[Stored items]
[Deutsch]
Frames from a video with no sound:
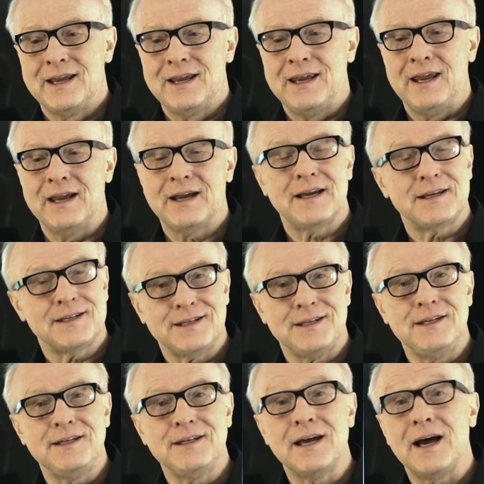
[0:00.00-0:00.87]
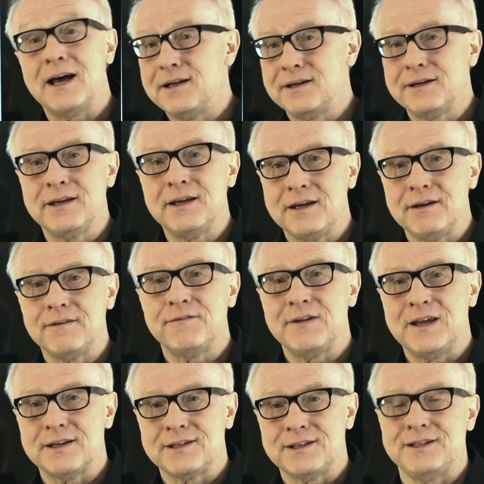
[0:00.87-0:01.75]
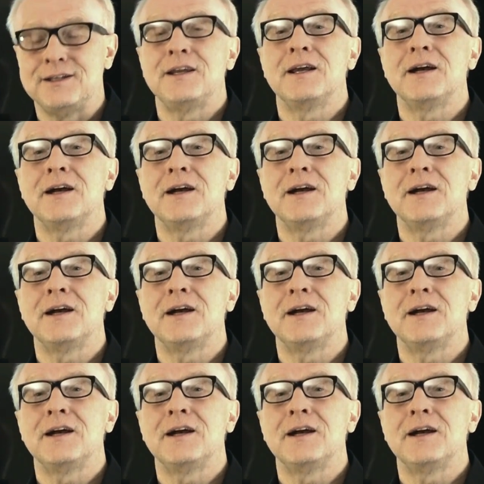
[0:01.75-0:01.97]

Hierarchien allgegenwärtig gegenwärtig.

**Exercise**
Here the job is to print the data above exactly, except for any pictures.

**Your solution**
[Deutsch]
Frames from a video with no sound:
[0:00.00-0:00.87]
[0:00.87-0:01.75]
[0:01.75-0:01.97]

Hierarchien allgegenwärtig gegenwärtig.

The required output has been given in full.